BIOLOGY CONTRIBUTION Protection From Radiation-Induced Neuroanatomic Deficits by CCL2 Deficiency Is Dependent on Sex

Purpose: Cranial radiation therapy for the treatment of pediatric brain tumors results in changes to brain development that are detectable with magnetic resonance imaging. We have previously demonstrated similar structural changes in both humans and mice. The goal of the current study was to examine the role of inflammation in this response.
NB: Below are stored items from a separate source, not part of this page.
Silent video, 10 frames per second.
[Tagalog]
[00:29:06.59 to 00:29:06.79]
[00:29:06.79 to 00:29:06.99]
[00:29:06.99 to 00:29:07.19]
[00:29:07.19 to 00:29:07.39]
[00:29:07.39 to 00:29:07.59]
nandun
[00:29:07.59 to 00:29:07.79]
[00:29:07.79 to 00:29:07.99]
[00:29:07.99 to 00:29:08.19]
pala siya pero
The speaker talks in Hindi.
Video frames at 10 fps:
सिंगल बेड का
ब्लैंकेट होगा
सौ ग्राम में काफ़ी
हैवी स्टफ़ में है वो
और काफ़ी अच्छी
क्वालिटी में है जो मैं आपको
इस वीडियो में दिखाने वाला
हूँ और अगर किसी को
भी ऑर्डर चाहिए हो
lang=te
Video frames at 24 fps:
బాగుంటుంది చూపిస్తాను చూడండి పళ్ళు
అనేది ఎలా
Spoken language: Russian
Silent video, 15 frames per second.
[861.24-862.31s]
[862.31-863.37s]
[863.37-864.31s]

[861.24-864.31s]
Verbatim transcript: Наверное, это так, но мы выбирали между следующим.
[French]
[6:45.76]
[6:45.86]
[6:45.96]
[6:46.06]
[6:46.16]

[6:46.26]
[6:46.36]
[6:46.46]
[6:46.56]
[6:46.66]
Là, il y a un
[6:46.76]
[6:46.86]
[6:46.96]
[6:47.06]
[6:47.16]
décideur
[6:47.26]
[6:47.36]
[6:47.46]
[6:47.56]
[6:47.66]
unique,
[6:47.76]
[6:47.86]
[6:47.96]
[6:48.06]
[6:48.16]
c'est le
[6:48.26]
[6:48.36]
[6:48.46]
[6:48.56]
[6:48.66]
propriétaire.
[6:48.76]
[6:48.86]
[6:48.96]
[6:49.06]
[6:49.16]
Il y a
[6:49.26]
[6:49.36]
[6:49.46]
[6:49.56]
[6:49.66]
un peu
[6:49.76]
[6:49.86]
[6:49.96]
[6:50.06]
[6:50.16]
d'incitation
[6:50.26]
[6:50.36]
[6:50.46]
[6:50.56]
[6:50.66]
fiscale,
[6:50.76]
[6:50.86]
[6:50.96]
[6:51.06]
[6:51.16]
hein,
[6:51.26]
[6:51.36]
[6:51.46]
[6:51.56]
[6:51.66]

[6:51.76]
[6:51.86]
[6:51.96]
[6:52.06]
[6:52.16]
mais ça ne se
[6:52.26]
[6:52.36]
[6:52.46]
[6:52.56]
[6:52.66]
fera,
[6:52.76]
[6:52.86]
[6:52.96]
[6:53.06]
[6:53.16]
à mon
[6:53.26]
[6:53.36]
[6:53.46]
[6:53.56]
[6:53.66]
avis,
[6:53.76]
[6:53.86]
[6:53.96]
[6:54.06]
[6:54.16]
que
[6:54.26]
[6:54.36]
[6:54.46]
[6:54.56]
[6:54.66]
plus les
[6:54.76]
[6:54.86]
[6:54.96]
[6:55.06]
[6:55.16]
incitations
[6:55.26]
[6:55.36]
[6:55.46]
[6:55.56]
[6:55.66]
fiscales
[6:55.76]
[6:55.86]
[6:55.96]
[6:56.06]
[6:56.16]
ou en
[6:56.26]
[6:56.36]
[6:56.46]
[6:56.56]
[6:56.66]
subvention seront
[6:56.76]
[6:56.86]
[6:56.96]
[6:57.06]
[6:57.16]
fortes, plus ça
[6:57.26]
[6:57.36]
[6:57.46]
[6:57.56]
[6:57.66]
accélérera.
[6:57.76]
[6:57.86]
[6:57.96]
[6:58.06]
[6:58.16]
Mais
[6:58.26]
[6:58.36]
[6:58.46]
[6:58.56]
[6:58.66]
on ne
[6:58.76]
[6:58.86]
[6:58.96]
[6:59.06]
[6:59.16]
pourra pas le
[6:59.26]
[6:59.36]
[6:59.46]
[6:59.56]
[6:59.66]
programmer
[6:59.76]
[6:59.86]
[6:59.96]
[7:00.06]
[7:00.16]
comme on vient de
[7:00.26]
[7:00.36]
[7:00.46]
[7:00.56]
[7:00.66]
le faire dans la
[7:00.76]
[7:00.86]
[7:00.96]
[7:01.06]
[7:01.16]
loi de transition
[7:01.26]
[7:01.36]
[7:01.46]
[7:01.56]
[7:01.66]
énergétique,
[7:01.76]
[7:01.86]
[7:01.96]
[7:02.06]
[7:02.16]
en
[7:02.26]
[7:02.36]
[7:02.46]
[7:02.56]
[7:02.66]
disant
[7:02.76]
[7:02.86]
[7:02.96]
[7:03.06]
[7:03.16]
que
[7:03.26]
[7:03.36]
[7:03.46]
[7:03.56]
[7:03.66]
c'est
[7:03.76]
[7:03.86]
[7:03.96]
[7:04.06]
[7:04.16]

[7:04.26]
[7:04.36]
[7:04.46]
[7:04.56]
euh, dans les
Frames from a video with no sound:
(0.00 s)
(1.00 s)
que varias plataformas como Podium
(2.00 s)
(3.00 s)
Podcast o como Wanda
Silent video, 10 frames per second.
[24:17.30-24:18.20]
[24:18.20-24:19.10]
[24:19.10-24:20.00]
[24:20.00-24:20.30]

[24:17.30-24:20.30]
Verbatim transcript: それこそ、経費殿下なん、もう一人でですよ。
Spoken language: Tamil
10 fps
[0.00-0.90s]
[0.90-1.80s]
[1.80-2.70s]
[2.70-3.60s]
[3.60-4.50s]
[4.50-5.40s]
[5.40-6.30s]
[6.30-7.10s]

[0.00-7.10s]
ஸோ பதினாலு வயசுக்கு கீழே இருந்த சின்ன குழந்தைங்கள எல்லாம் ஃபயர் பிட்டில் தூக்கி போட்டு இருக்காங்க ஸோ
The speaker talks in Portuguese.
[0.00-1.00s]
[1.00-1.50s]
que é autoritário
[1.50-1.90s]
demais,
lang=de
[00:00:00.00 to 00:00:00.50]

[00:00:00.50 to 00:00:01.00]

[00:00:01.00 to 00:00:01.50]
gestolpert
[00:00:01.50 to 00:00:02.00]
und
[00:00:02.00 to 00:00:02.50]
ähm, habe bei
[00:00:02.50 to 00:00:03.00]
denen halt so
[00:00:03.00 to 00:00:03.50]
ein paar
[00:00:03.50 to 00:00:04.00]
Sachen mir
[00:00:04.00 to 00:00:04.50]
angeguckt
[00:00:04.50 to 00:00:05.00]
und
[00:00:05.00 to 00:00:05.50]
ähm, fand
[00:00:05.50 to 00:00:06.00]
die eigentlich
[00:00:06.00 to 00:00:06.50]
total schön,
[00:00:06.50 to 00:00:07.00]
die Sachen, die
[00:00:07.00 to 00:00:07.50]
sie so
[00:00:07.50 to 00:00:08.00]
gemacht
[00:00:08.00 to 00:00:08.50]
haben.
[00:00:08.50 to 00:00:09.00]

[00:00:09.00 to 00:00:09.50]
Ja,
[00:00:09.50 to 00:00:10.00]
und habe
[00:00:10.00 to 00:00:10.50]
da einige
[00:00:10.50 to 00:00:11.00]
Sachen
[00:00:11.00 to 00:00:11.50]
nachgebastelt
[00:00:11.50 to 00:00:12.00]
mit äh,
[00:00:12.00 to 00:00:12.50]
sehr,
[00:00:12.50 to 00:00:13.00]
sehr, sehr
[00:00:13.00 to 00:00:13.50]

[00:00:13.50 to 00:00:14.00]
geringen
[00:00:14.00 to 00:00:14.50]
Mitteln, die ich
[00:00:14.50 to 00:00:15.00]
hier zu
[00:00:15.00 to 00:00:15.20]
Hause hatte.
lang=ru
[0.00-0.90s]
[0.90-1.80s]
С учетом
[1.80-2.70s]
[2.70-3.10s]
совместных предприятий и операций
Because neuroanatomic volume deficits in pediatric survivors are more pronounced in female patients, we also evaluated possible dependence on sex.Methods and Materials: Other studies have shown that male mice deficient in the C-C chemokine ligand 2 gene (Ccl2; previously Mcp-1) have a muted neuroinflammatory response after irradiation. We irradiated Ccl2-/- (HOM; female = 12, male = 13), Ccl2-/+ (HET; female = 13, male = 16), and Ccl2+/+ (WT; female = 11, male = 13) mice with a whole brain dose of 7 Gy during infancy. Control mice (with approximately equal group sizes) were anesthetized but not irradiated. In vivo magnetic resonance images were acquired at 4 time points up to 3 months after irradiation, and deformation-based morphometry was used to identify volume differences.Results: Irradiation of WT mice resulted in a deficit in neuroanatomic growth with limited sex dependence. HOM and HET male mice were significantly protected from this radiation-induced damage, whereas HOM and HET female mice were not.Conclusions: Interventions aimed at mitigating the effects of cranial radiation therapy in pediatric cancer survivors by modulating inflammatory response will need to consider patient sex. (c) 2022 Elsevier Inc. All rights reserved.

Automated summary

This study examined the changes in neuroanatomic growth in mice after whole-brain irradiation during infancy and found that male mice deficient in the Ccl2 gene were protected from radiation-induced damage, while female mice were not. This suggests that interventions to mitigate the effects of cranial radiation therapy in pediatric cancer survivors by modulating inflammatory response will need to consider patient sex.